Der frühere Präsident von Bolivien greift erneut nach der Macht in der Andennation – und gefährdet damit die Einheit der Regierungspartei MAS. Dem linken Lager droht eine Spaltung.
Inzwischen ist der Hass zwischen beiden Lagern offen ausgebrochen: Boliviens amtierender Staatspräsident Luis Arce und sein Vorgänger Evo Morales gehören beide der Regierungspartei “Bewegung für den Sozialismus” (MAS) an. Nun erklärte Morales seine erneute Kandidatur fürs Präsidentenamt und treibt damit einen internen Machtkampf auf die Spitze. Dem linken Lager droht eine Zerreißprobe.
Längst ist die Bewegung in ein Arce- und ein Morales-Lager gespalten, die sich unversöhnlich gegenüberstehen. Die Arce-Leute werfen Morales vor, die Regierung gezielt zu sabotieren. Bei Parteiversammlungen fliegen schon mal die Stühle, es ist von Verrat und Dolchstößen die Rede. Morales wiederum kritisiert Arce seit Monaten öffentlich, wirft ihm vor, Partei und Land “nach rechts” gerückt zu haben. Ein von kubanischen Sozialisten gestarteter Vermittlungsversuch scheiterte.

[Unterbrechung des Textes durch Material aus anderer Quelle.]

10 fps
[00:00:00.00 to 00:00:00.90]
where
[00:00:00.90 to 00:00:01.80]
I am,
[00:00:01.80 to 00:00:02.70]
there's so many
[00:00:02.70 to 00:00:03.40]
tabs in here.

Jetzt will Morales 2025 wieder Präsident werden – um jeden Preis. “Ich habe beschlossen, die Bitten so vieler Brüder und Schwestern anzunehmen, die an Kundgebungen im ganzen Land teilnehmen”, sagte er vor wenigen Tagen. Arce hat sich zu der Frage noch nicht geäußert. Der Amtsinhaber gilt aber als logischer Kandidat des Regierungslagers.
Schon einmal sorgte der unstillbare Machthunger des ersten demokratisch gewählten indigenen Präsidenten Boliviens für eine tiefe Staatskrise. Die Verfassung verbot nach der Regierungszeit von 2006 bis 2019 eine weitere Kandidatur von Morales. Der fühlte sich jedoch sicher und ließ das Volk befragen. Ein Referendum sollte den Weg für eine Verfassungsänderung frei machen.

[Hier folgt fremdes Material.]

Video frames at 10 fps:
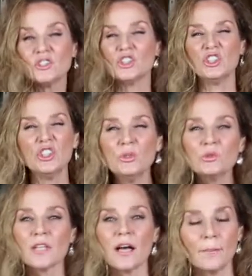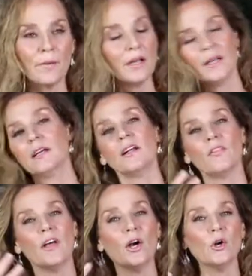to use up
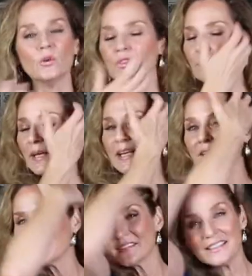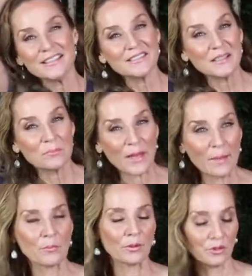those peak of the season
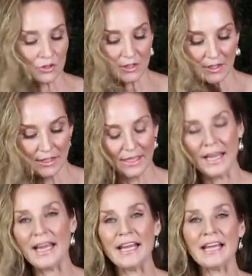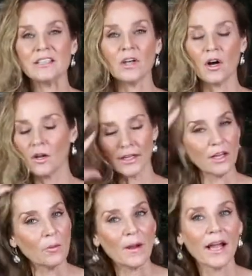peppers. And oh, I
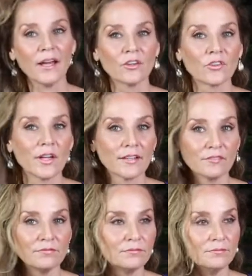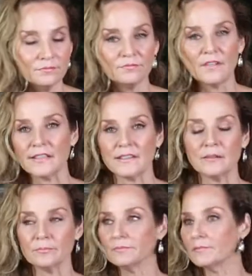know my hair's like fuzzy.
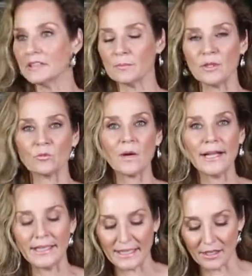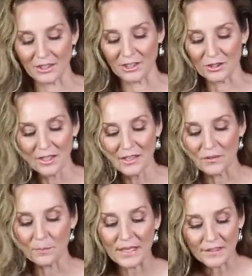It's been raining out here.
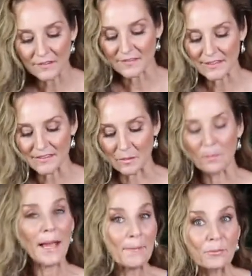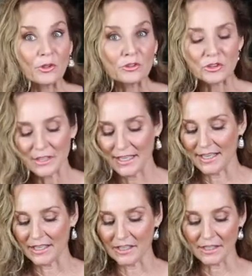The peak of the season peppers
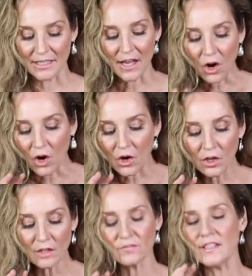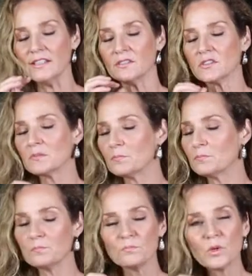and all of these
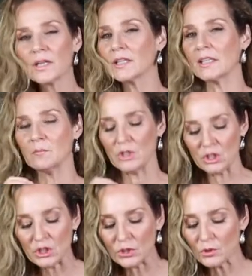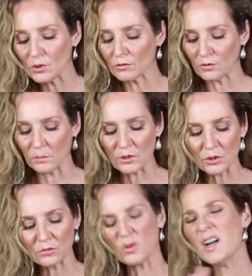really beautiful,
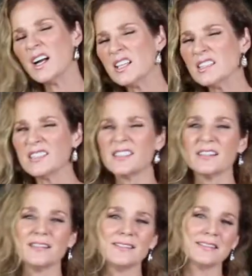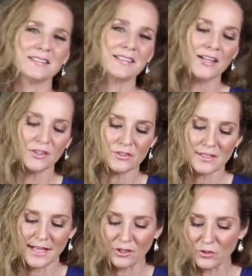beautiful onions, and there's
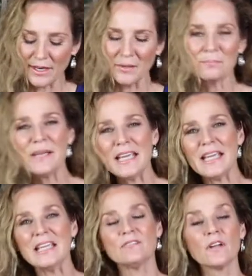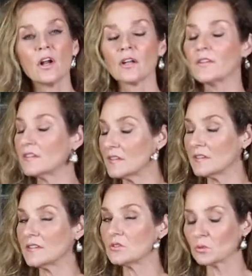that ground beef and all of this.
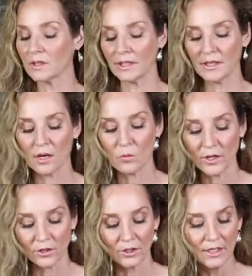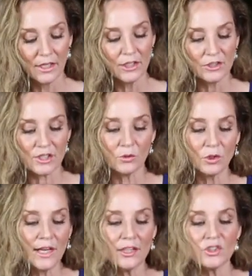This is really a winner. So
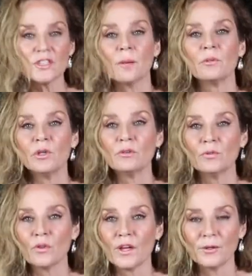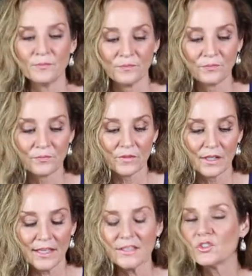look at just how beautiful though.
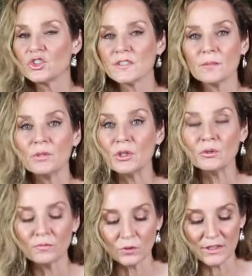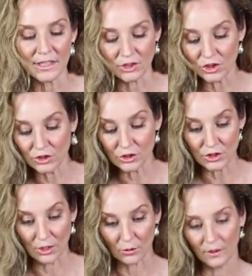It's just a beautiful dish.
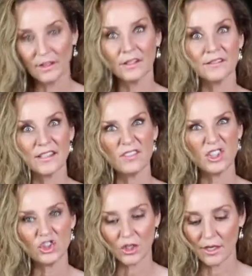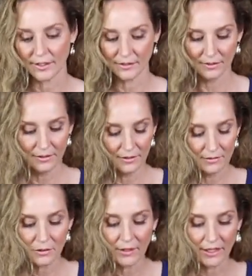So let's give it a shot.
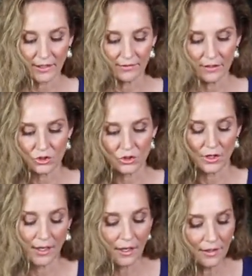Go ahead and give it a try.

Er verlor die Abstimmung und brach sein Versprechen, das Ergebnis zu akzeptieren. Obwohl die Bolivianer seinen Plänen eine Abfuhr erteilten, setzte er seine Kandidatur auf umstrittenem Wege durch. Es folgten die Wahlen von 2019, die dem Politiker das vorläufige Karriere-Ende bescherten. Während er sich zum Sieger erklärte, sahen internationale Beobachter bei der Auszählung Hinweise auf Wahlbetrug. Nicht zuletzt auf Druck aus den eigenen Reihen trat Morales schließlich zurück, nachdem Hunderttausende auf den Straßen protestiert hatten. Tödliche Unruhen mit Opfern auf beiden Seiten begleiteten diese schwierige Phase.
Der Ex-Regierungschef beklagt weiter einen von den USA gesteuerten Putsch gegen sich. Aus dem vorübergehenden Exil ist er längst zurückgekehrt und zieht im Schatten von Noch-Präsident Arce die Fäden. Auf dem Höhepunkt seiner Macht zwischen 2006 und 2012 war Morales einer der populärsten und erfolgreichsten Präsidenten Lateinamerikas. Er modernisierte das Land, wenn auch auf Kosten von massiver Abholzung, und sorgte für einen wirtschaftlichen Aufschwung.
Doch er konnte die Macht nie loslassen, flirtet mit autokratischen Staaten und gilt als einer der wichtigsten Unterstützer der Linksdiktaturen Kuba, Nicaragua und Venezuela. Dass er heute seinen eigenen Parteifreund und Nachfolger im Amt derart offen attackiert, wirft ein neues Schlaglicht auf die Vorkommnisse von 2019 – und macht vielen im eigenen Lager Angst.
Die konservative Interimspräsidentin Jeanine Anez, die damals inmitten von Krise und Corona-Pandemie die Neuwahlen transparent organisierte, sitzt mittlerweile im Gefängnis. Sie wirft der Regierung politische Verfolgung vor. Etliche Beobachter sehen in ihr ein Opfer, das dazu dient, das Narrativ vom Putsch aufrechtzuerhalten.